WHAT THE TASK REQUIRES = Set down the entries again word for word, without any of the images.

RECORDS SUPPLIED Block Start

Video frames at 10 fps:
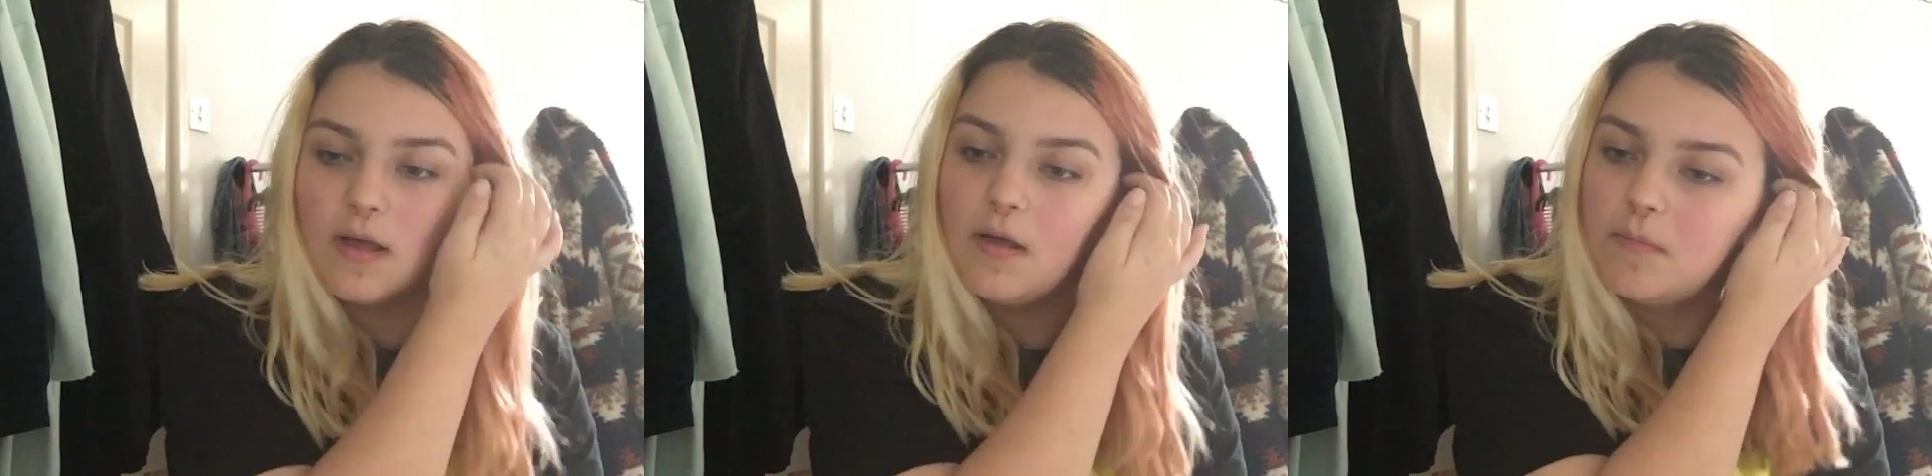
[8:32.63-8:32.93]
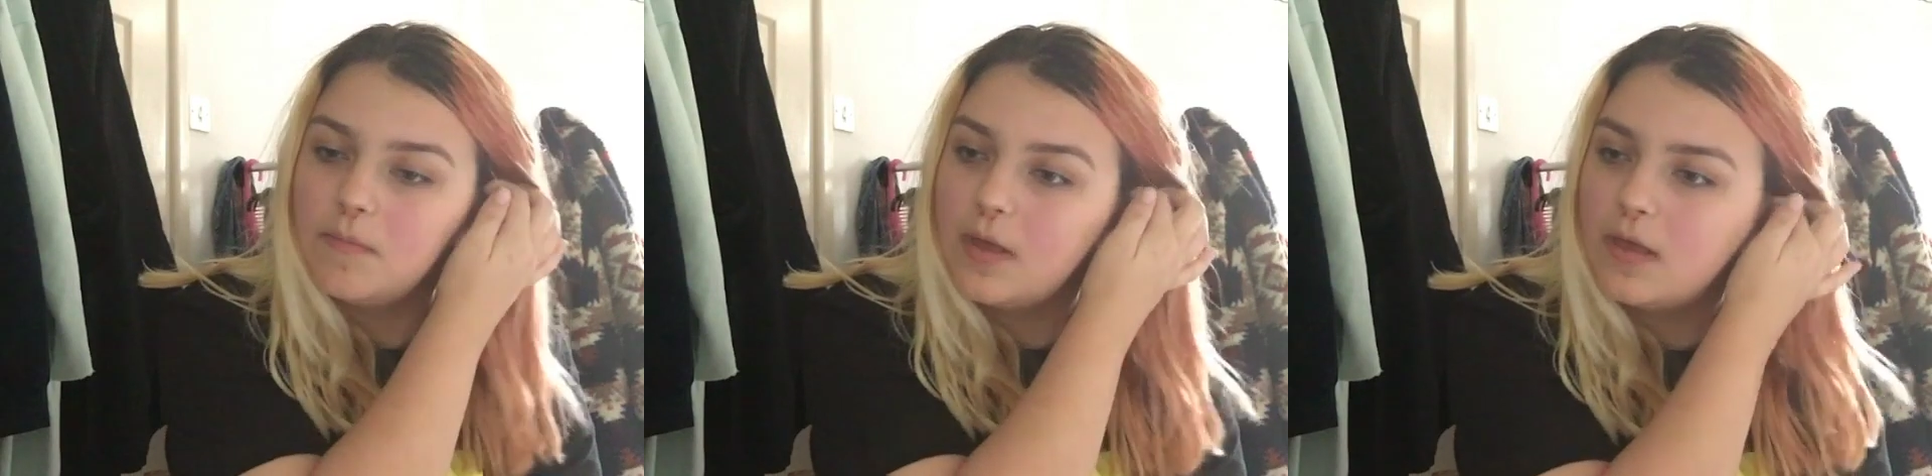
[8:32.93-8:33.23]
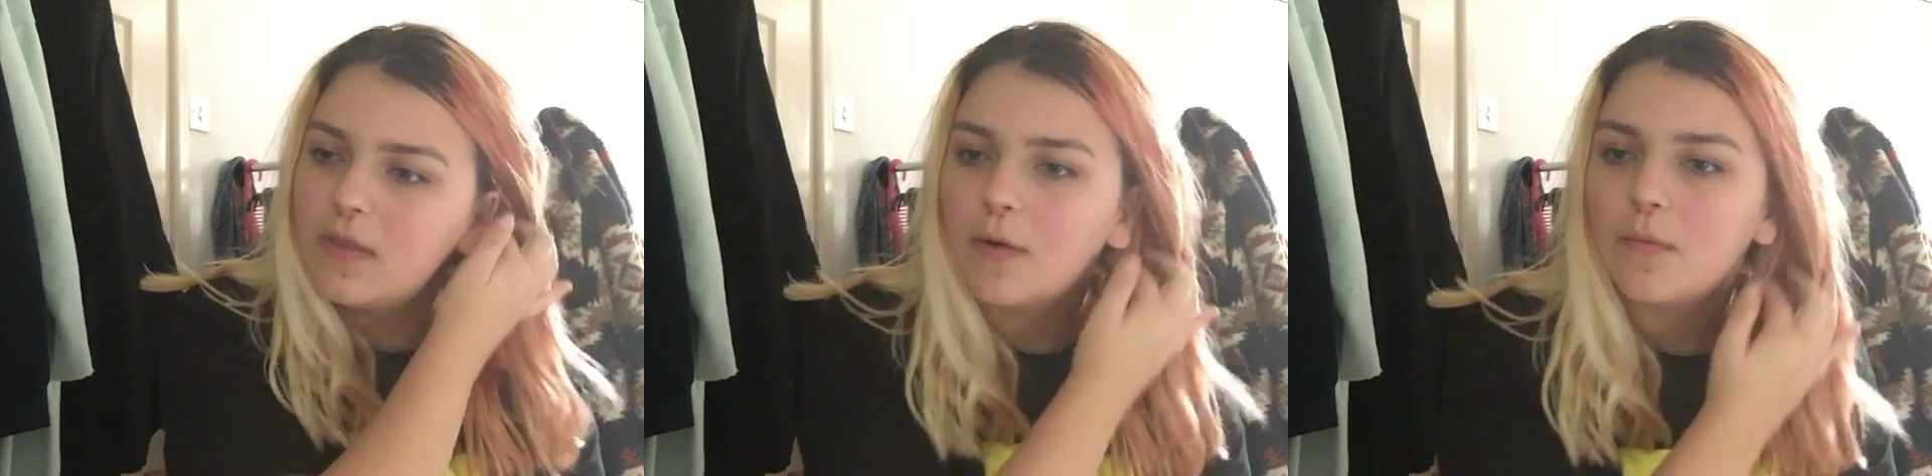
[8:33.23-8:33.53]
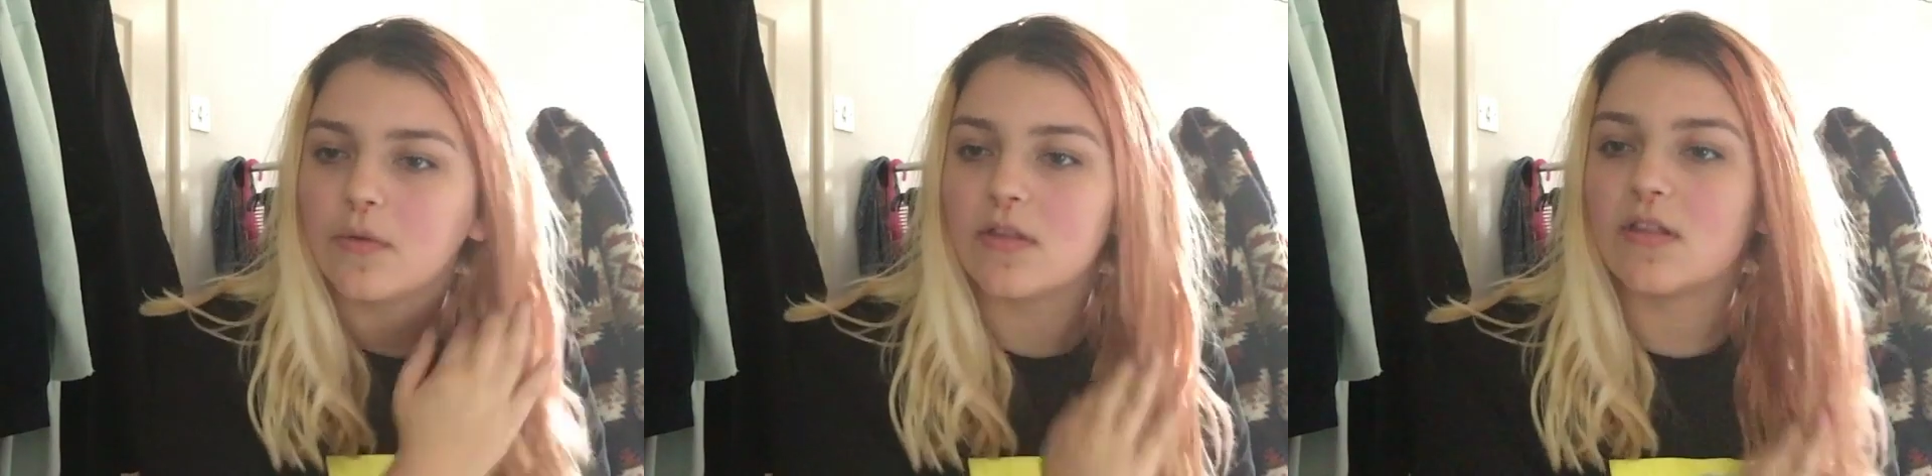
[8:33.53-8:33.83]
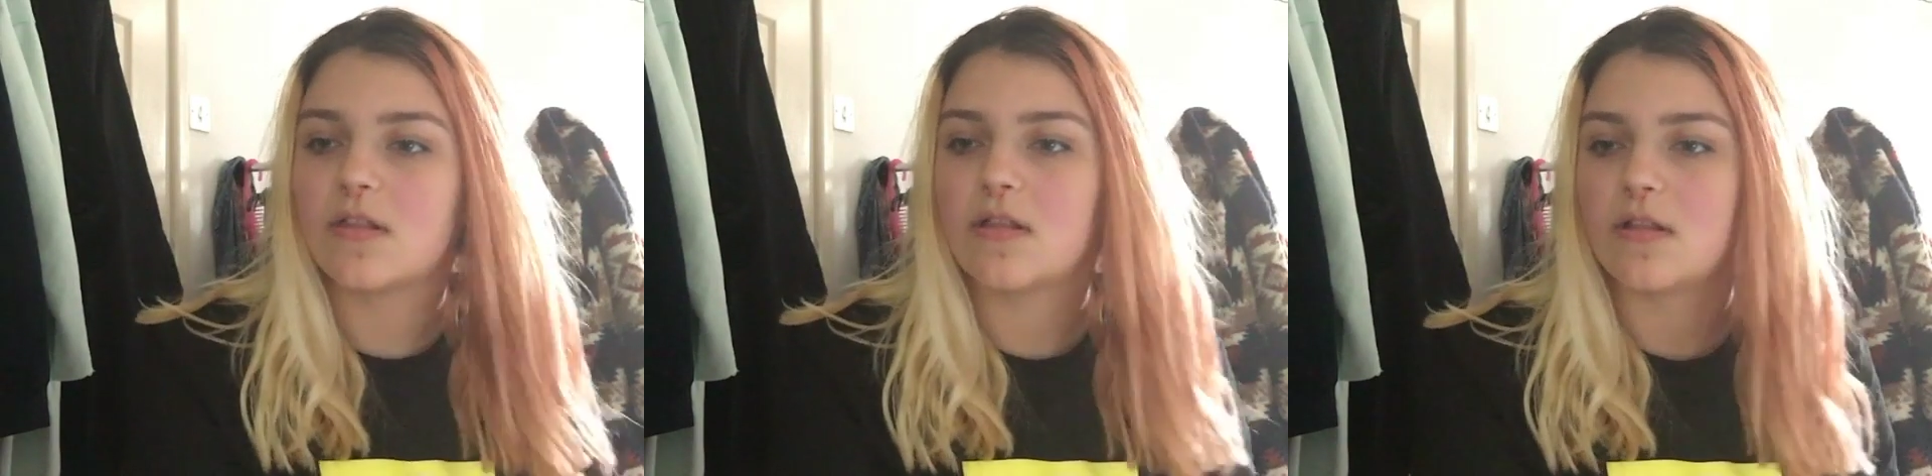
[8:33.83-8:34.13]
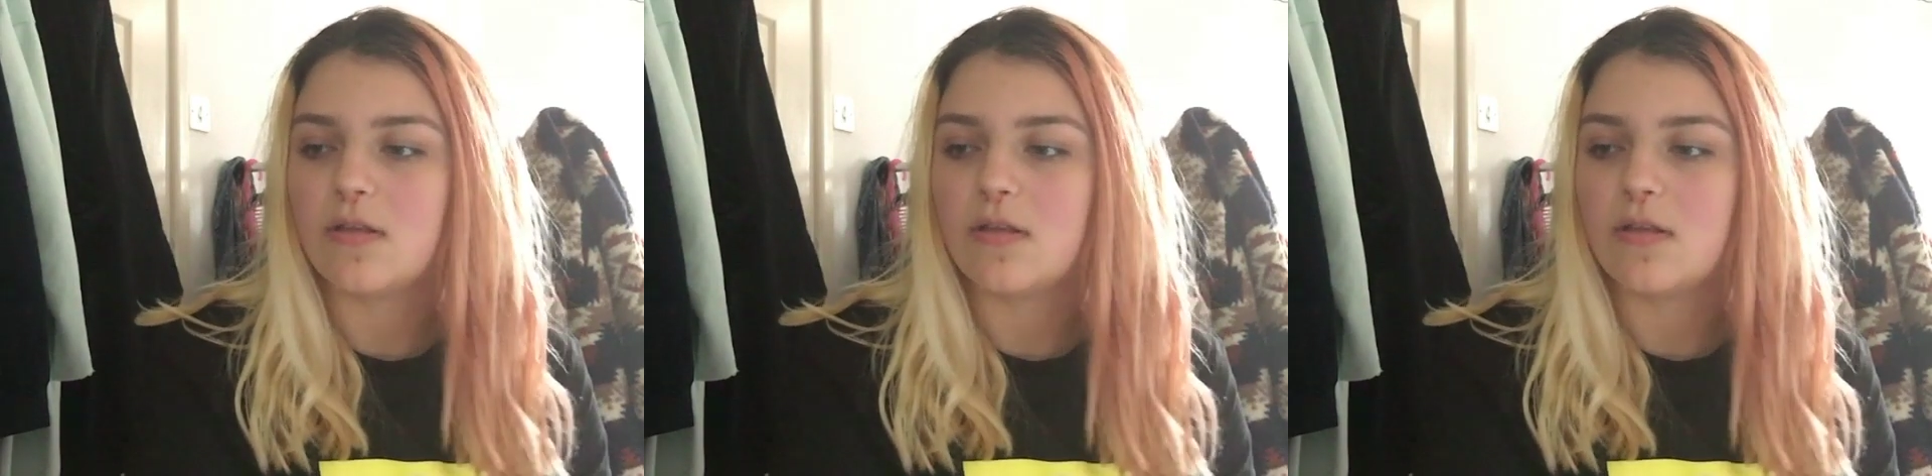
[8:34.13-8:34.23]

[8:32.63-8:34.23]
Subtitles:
And that was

RECORDS SUPPLIED Block End

FINAL ANSWER =
Video frames at 10 fps:
[8:32.63-8:32.93]
[8:32.93-8:33.23]
[8:33.23-8:33.53]
[8:33.53-8:33.83]
[8:33.83-8:34.13]
[8:34.13-8:34.23]

[8:32.63-8:34.23]
Subtitles:
And that was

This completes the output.